O Robertão já era o embrião de um campeonato nacional organizado e pautado pelo governo federal. A competição foi ampliada com a participação dos clubes do Sul e do Nordeste do país. Com a "diplomacia do interesse nacional" por trás, o primeiro certame oficialmente organizado pela CBD teve forte influência do general Emílio Garrastazu Médici, o terceiro presidente do país durante a ditadura militar.

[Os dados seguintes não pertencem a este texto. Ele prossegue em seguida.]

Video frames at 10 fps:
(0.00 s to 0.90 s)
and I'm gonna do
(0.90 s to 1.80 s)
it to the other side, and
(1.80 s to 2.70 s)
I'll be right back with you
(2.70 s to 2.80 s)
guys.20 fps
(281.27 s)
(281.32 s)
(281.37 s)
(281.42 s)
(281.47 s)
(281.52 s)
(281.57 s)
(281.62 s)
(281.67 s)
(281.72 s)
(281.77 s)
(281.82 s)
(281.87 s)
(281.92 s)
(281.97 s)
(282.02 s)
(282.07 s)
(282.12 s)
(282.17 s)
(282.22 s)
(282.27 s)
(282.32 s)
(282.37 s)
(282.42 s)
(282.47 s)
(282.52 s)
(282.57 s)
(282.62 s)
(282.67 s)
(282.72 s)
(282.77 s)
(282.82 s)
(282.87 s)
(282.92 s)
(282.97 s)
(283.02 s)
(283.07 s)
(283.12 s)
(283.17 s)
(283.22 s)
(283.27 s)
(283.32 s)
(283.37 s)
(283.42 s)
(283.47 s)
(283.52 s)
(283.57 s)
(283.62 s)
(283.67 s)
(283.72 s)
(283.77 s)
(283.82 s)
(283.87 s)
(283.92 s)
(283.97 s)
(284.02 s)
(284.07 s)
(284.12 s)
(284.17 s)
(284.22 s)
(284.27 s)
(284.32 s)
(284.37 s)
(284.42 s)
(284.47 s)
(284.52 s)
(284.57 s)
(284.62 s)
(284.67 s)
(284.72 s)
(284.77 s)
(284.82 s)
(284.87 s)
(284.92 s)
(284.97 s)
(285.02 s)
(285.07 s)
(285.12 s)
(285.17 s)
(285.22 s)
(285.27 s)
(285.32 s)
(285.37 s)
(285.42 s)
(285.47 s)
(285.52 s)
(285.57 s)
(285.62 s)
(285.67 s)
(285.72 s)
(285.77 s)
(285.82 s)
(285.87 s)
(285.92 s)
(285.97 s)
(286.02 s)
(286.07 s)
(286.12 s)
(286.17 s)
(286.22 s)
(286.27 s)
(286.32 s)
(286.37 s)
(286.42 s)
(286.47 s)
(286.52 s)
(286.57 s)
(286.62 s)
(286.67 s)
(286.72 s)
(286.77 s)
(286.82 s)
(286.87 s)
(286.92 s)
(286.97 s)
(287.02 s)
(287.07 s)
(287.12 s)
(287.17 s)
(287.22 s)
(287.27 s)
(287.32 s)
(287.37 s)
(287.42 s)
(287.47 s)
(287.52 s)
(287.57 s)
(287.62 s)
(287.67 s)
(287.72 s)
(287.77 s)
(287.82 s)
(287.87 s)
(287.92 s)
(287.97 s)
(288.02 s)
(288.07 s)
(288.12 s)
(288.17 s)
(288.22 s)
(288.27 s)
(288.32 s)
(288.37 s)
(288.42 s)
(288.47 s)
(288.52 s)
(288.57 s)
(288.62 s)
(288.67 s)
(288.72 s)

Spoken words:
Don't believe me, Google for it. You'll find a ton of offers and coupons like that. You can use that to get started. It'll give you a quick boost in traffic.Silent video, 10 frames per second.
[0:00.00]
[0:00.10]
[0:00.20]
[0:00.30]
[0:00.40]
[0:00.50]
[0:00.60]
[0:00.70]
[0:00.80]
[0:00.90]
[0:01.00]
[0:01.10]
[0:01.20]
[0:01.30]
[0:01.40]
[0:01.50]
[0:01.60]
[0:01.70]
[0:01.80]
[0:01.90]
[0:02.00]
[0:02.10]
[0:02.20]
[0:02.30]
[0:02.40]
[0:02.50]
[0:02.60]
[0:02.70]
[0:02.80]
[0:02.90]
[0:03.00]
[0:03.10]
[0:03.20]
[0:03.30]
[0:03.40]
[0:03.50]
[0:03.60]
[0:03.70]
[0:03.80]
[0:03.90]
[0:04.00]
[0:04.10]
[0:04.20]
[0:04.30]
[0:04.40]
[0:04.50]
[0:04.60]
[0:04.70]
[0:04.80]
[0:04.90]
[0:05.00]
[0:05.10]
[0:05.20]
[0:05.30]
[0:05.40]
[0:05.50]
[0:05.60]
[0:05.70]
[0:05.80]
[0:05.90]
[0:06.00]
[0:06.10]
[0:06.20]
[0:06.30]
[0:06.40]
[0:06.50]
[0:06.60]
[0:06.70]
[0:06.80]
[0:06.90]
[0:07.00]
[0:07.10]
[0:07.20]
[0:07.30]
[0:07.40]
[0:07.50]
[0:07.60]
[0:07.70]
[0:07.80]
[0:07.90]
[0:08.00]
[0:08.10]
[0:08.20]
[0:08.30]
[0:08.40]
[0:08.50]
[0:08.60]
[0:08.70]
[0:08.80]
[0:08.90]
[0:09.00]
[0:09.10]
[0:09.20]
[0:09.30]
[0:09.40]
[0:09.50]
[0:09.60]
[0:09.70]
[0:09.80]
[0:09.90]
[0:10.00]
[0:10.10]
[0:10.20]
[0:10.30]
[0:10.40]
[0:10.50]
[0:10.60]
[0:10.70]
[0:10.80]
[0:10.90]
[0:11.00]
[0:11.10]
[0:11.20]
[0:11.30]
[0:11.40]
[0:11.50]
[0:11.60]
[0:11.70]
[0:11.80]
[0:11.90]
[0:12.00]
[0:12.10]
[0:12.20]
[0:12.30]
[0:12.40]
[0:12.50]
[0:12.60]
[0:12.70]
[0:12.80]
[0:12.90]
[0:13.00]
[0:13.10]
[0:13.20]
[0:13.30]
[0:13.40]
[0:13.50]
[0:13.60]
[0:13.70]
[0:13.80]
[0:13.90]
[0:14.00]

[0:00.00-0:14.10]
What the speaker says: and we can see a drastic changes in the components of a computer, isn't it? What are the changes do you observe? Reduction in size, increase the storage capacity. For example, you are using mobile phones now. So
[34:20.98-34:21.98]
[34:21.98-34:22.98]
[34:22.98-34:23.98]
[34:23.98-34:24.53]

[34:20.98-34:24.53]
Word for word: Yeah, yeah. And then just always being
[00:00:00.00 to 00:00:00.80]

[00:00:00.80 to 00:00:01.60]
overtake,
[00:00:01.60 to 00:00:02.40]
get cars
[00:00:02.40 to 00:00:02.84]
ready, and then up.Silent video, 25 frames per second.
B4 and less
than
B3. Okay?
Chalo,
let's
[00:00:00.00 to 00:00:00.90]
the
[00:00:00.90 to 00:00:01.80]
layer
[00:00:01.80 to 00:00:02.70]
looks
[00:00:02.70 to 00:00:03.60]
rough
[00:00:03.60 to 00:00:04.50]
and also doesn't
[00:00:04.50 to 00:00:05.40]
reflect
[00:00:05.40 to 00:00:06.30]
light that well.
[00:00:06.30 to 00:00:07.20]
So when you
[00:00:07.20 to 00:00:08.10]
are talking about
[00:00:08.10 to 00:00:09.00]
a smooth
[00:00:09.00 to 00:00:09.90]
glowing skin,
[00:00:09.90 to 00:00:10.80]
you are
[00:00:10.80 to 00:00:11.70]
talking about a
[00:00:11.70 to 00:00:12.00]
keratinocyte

O objetivo do regime era claro: fazer nascer uma marca que exaltasse o futebol brasileiro como produto de massificação da cultura patriótica em meio ao momento de bonança da economia conhecido como o Milagre Brasileiro. A ideia era usar o futebol, paixão nacional, para promover o ufanismo e a imagem de integração nacional. Além disso, era interessante para os militares que o torneio parecesse inédito, uma criação do governo.

Nascia ali uma era marcada para girar a favor do sistema militar e conquistar adeptos por todo o Brasil, com inchaço de clubes promovido pelo governo. A competição chegou a ter 94 participantes, com convites distribuídos aos clubes em vez da classificação a partir dos estaduais mais fortes.

A bem da verdade, até 2003, quando se inicia a era dos pontos corridos, o Brasileiro nunca repetiu a fórmula de disputa e foi chamado de Taça de Ouro, Copa Brasil, Copa União, Copa João Havelange, Campeonato Nacional de Clubes e Campeonato Brasileiro. Em 2010, em decisão também política, a CBF reconheceu todos os títulos nacionais de 1959 até 1970 como títulos brasileiros. Todas as conquistas estavam equiparadas. Dias depois, o Fluminense se sagraria tricampeão com o brilho de Conca, Émerson Sheik, Fred e companhia.